Of the studies included in the meta-analysis, 3 reported the disease duration of CMV-positive and CMV-negative patients (12,20,23). Heterogeneity was observed (I², 95.8%; P_h<0.001) and the random effect model was applied to compare the observations of the studies. According to the meta-analysis results, the disease duration of CMV-positive patients was significantly reduced when compared with that of CMV-negative patients (SMD, −0.81; 95% CI, −1.19 to −0.43; P<0.001), and the forest plot of this analysis is shown in Fig. 2A. The results show that CMV infection may be associated with the disease duration of IBD.

A total of 4 studies reported the efficacy of corticosteroid therapy in both CMV-positive and CMV-negative patients (1,20,22,23). No heterogeneity was observed among the 4 studies (I², 32.1%; Ph=0.220), and thus the fixed effect model was applied. As shown in Fig. 2B, the results of the present meta-analysis demonstrated that corticosteroid therapy had a markedly improved efficacy in CMV-positive patients compared with their efficacy in CMV-negative patients (RR, 1.24; 95% CI, 1.02–1.49; P=0.029). The results show that CMV infection may be associated with the corticosteroid therapy efficacy of IBD.

Out of the 7 eligible studies, 4 studies reported the colectomy rate in both CMV-positive and CMV-negative patients (1,20,22,23). No heterogeneity was observed (I², 32.8%; P_h=0.216) and the fixed effect model was applied to examine the association of colectomy rate with CMV infection. As shown in Fig. 2C, the findings of the present study suggested that a significantly higher rate of CMV-positive patients received colectomy, when compared with CMV-negative patients (RR, 2.13; 95% CI, 1.03–4.40; P=0.042). The results show that CMV infection may be associated with the colectomy rate in IBD patients.

In total, 3 studies reported the incidence of severe IBD in both CMV-positive and CMV-negative patients (1,20,23). No heterogeneity was observed (I², 45.8%; P_h=0.158) and the fixed effect model was used to perform meta-analysis. The results identified that the incidence of severe IBD in CMV-positive patients was significantly higher compared with that in CMV-negative patients (RR, 1.32; 95% CI, 1.04–1.67; P=0.022; Fig. 2D).

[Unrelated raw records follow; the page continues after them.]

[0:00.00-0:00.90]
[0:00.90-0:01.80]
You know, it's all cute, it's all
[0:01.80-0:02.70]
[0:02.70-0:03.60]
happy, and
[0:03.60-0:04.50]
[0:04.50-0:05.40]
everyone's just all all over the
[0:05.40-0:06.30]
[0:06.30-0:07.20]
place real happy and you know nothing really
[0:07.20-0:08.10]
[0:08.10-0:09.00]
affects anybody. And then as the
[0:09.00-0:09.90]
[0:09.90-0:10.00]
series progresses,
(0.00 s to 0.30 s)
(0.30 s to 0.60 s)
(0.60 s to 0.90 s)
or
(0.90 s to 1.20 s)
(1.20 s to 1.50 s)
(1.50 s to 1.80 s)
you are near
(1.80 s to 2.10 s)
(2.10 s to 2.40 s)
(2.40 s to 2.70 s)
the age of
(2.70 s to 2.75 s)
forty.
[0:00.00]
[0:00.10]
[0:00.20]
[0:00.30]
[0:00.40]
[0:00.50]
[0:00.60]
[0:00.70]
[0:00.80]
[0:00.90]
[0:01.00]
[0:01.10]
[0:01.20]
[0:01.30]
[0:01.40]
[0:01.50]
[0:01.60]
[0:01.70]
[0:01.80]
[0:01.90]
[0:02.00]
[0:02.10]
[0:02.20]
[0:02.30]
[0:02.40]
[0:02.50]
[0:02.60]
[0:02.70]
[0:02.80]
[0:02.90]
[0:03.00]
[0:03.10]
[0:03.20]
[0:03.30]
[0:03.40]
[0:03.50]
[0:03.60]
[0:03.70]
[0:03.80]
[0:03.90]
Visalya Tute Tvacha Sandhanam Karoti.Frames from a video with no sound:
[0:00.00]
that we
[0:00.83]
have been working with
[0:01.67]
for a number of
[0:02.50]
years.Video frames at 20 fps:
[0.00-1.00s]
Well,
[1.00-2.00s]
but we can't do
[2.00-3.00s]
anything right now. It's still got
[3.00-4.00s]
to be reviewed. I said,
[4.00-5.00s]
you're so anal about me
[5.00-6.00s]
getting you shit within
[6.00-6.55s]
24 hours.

The results show that the CMV infection may be associated with the incidence of severe IBD.

The association of the area to which IBD extended with CMV infection was also investigated. In total 5 of the eligible studies reported the presence of pancolitis (1,12,20,22,23) and 5 studies reported left-sided IBD (1,12,13,21,22) in both CMV-positive and CMV-negative patients. No heterogeneity was observed (I²<0.01%; P_h=0.602) and the fixed effect model was applied for meta-analysis. Considering the IBD onset area, CMV-positive patients were found to present significantly higher susceptibility to pancolitis compared with the CMV-negative patients (RR, 1.31; 95% CI, 1.01–1.72; P=0.045; Fig. 2E). By contrast, no significant difference was identified in the susceptibility of CMV-positive or CMV-negative patients to the incidence of left-sided IBD (RR, 0.97; 95% CI, 0.72–1.30; P=0.828; Fig. 2F). The results show that CMV infection may be associated with the disease location of IBD.

The results of sensitivity analysis demonstrated that no single study was able to impact the overall estimate of the SMD value of disease duration in the CMV-positive or -negative patients (Fig. 3A). In addition, the RR value of efficacy of corticosteroid therapy, colectomy rate, the incidence of severe IBD and disease location were also not affected by a single study (Fig. 3B-F). Furthermore, publication bias was investigated using funnel plots and Egger's linear regression. As shown in Fig. 4, no evident asymmetry was observed in the shapes of the funnel plots, which appeared to be symmetric, while the Egger's regression test suggested the absence of publication bias. These results suggested that no significant publication bias was detected in the present meta-analysis (P>0.05).